In 1939, the National Baseball Hall of Fame and Museum was dedicated in Cooperstown, N.Y.

In 1942, Anne Frank, a German-born Jewish girl living in Amsterdam, received a diary for her 13th birthday, less than a month before she and her family went into hiding from the Nazis.

In 1963, civil rights leader Medgar Evers, 37, was shot and killed outside his home in Jackson, Miss. (In 1994, Byron De La Beckwith was convicted of murdering Evers and sentenced to life in prison; he died in 2001.)

In 1965, the British government announced that The Beatles would each be made an MBE (Member of the Order of the British Empire) by Queen Elizabeth II at Buckingham Palace later in the year.

In 1967, the Supreme Court, in Loving v. Virginia, struck down state laws prohibiting interracial marriages.

In 1975, an Indian court found Prime Minister Indira Gandhi guilty of electoral corruption and barred her from holding office for six years; Gandhi rejected calls for her to resign.

In 1987, President Ronald Reagan, during a visit to the divided German city of Berlin, publicly challenged Soviet leader Mikhail S. Gorbachev to ‘‘tear down this wall.’’
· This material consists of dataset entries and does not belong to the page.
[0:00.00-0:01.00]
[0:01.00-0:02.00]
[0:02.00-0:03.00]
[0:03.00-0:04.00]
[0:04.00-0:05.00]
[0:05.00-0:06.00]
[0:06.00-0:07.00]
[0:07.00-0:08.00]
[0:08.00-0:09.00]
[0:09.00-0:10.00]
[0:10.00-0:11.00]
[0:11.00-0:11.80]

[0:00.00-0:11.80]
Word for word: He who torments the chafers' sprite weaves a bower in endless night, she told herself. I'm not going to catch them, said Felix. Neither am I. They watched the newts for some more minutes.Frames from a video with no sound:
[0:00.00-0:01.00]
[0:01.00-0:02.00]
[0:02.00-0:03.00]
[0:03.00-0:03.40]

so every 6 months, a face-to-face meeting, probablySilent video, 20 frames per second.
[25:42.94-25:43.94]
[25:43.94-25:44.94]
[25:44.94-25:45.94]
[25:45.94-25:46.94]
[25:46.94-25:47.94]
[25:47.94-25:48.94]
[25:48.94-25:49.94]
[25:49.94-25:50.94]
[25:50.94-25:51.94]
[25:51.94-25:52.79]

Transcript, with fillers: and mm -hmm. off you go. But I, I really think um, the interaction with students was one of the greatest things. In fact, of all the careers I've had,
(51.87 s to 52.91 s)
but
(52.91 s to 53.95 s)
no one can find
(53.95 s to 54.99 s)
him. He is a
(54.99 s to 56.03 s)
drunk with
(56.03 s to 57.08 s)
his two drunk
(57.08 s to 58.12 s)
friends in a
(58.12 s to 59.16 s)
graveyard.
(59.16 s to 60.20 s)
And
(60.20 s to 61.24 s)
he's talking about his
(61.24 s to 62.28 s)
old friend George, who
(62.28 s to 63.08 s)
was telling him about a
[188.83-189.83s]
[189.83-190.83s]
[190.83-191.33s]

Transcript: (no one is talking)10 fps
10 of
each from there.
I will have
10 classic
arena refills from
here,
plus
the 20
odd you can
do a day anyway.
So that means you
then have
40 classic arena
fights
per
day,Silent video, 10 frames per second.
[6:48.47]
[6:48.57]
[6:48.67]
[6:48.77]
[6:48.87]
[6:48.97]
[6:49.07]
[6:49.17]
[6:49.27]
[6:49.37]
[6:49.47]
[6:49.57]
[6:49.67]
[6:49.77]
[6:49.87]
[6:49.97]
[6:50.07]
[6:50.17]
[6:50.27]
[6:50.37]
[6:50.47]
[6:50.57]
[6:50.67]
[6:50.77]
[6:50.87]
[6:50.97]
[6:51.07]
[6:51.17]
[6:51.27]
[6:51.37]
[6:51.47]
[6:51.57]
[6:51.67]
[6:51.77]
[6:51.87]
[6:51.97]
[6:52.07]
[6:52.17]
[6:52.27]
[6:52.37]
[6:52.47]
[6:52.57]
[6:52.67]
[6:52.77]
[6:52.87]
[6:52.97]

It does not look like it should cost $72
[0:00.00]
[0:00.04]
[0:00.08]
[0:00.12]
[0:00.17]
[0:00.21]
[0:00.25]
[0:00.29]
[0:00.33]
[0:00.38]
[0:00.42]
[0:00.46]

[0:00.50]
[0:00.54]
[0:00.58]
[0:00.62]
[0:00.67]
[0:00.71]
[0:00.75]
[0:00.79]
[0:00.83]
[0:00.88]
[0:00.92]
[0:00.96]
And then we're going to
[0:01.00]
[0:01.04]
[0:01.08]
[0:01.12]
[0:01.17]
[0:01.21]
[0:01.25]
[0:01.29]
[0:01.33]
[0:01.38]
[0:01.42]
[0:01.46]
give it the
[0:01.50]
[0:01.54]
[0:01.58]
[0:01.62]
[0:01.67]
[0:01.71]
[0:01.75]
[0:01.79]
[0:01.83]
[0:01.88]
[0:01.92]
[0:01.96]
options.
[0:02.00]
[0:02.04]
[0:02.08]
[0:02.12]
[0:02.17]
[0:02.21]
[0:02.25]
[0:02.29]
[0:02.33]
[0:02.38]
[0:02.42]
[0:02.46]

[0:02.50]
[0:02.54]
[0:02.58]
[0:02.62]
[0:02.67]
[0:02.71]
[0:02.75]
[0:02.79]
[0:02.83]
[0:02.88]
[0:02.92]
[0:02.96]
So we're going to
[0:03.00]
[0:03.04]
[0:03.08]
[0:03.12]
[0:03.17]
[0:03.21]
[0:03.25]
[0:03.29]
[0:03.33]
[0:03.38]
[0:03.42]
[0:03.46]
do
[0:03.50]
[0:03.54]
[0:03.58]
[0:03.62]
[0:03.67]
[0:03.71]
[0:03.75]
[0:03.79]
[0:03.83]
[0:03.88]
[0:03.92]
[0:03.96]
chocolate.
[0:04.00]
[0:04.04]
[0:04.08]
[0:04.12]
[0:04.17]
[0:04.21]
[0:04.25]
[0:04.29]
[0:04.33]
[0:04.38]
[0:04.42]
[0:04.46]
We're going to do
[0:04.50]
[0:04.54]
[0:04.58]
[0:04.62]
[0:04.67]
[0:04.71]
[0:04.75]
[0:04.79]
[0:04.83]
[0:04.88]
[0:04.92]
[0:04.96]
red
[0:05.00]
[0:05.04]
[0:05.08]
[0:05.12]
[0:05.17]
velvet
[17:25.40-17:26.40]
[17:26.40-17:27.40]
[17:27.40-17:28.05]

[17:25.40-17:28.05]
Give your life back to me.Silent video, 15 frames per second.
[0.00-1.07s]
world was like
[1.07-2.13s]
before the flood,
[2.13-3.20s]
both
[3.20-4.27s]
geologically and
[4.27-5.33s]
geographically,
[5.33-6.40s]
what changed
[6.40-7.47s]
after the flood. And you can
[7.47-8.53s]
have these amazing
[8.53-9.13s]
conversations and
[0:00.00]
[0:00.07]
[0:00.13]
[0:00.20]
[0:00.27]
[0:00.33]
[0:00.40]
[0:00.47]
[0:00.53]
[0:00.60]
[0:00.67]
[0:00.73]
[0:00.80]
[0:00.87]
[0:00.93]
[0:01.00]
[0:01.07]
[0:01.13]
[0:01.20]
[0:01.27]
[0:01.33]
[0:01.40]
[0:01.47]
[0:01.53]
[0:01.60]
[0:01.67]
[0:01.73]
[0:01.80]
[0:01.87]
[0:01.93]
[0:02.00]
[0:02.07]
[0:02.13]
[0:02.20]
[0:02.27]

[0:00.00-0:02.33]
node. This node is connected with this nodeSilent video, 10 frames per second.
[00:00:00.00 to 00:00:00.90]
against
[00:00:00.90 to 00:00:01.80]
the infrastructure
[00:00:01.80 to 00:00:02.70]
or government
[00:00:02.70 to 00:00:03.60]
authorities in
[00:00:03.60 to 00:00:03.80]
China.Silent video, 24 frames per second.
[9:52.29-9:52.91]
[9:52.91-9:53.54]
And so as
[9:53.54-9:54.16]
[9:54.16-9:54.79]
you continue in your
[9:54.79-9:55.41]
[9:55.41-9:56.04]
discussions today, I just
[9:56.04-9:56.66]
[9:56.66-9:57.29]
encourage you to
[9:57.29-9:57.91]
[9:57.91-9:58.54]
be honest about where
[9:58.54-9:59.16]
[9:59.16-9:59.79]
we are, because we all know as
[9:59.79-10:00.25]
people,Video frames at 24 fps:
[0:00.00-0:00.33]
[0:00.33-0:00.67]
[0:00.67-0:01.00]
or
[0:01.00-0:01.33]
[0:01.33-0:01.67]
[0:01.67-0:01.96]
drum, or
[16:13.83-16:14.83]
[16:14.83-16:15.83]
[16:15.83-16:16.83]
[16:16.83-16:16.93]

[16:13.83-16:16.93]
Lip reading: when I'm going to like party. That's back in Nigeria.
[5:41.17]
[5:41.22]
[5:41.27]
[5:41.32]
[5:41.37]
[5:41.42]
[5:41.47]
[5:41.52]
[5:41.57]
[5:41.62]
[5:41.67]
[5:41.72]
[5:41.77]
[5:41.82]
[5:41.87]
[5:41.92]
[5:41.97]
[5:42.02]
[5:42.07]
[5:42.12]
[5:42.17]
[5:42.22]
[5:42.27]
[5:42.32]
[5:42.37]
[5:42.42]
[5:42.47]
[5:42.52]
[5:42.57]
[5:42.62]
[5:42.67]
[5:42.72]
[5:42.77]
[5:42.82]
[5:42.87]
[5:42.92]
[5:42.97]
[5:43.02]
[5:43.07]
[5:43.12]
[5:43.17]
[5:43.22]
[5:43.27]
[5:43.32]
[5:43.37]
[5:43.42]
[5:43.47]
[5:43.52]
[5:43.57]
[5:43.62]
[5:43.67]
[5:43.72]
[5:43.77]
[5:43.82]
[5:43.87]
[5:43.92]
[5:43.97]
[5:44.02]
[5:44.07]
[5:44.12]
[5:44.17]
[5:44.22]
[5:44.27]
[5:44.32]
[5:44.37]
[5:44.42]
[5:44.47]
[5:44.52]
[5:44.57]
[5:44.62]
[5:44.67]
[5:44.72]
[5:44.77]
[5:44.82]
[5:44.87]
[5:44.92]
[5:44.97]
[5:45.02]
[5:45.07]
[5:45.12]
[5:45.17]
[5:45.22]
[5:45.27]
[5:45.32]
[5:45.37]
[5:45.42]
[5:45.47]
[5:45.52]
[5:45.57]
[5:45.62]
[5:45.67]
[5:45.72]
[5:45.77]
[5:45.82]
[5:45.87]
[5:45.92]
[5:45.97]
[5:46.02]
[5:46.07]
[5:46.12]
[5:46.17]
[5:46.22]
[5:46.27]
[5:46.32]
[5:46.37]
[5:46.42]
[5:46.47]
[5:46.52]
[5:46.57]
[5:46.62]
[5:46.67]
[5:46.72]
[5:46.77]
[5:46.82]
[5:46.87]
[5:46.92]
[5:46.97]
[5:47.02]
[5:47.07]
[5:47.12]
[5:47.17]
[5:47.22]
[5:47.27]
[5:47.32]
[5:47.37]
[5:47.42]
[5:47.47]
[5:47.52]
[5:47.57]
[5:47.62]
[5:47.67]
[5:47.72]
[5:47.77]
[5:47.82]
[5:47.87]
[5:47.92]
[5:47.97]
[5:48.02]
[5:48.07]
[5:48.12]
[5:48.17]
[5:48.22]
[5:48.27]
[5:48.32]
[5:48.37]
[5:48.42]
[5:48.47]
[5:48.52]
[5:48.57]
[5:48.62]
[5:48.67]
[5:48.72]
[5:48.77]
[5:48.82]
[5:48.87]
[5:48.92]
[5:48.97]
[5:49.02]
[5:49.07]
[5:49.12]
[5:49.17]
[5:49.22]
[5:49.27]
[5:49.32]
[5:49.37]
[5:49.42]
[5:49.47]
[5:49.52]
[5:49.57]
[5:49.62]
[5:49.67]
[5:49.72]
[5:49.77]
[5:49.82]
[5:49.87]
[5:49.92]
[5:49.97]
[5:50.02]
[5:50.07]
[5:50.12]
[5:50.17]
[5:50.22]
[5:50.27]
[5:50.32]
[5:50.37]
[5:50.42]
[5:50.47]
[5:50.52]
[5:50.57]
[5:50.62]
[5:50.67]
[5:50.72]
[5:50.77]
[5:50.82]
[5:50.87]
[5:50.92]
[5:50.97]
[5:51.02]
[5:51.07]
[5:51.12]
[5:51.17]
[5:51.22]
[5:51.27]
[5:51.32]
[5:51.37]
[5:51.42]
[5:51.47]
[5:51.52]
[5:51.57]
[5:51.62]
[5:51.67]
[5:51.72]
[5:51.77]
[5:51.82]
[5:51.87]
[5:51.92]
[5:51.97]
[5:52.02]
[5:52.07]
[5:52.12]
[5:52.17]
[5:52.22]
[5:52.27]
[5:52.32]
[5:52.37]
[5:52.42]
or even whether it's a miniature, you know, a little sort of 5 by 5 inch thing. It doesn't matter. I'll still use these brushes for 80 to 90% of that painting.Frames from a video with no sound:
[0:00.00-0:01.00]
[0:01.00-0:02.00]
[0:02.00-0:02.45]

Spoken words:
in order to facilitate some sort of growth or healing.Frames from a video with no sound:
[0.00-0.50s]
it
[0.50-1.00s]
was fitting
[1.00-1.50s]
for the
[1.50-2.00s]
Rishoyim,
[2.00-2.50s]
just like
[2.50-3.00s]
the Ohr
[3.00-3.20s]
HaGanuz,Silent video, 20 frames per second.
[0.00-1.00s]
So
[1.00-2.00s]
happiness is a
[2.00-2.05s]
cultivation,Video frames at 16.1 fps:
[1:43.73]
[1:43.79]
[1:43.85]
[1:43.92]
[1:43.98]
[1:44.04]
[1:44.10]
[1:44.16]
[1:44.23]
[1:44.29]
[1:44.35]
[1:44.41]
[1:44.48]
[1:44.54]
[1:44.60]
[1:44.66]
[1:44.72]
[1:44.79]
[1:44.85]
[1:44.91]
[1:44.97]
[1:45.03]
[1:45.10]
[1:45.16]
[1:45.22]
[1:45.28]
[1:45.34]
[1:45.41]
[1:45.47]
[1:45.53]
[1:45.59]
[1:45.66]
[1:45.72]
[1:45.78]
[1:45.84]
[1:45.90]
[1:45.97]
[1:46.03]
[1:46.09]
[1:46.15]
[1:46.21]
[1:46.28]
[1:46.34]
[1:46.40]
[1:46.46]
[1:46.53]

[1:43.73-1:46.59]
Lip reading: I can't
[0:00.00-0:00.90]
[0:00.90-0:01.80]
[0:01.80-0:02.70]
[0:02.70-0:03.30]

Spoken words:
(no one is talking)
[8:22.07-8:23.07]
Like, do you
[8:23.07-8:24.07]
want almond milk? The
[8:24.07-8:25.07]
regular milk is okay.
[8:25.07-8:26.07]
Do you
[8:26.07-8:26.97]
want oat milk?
In 1991, Russians went to the polls to elect Boris N. Yeltsin president of their republic.

In 1994, Nicole Brown Simpson and Ronald Goldman were slashed to death outside her Los Angeles home. (O.J. Simpson was later acquitted of the killings in a criminal trial, but was eventually held liable in a civil action.)

In 2006, Al Qaeda in Iraq named a successor to slain leader Abu Musab al-Zarqawi, Abu Ayyub al-Masri, who was killed in a US-Iraqi air strike in April 2010.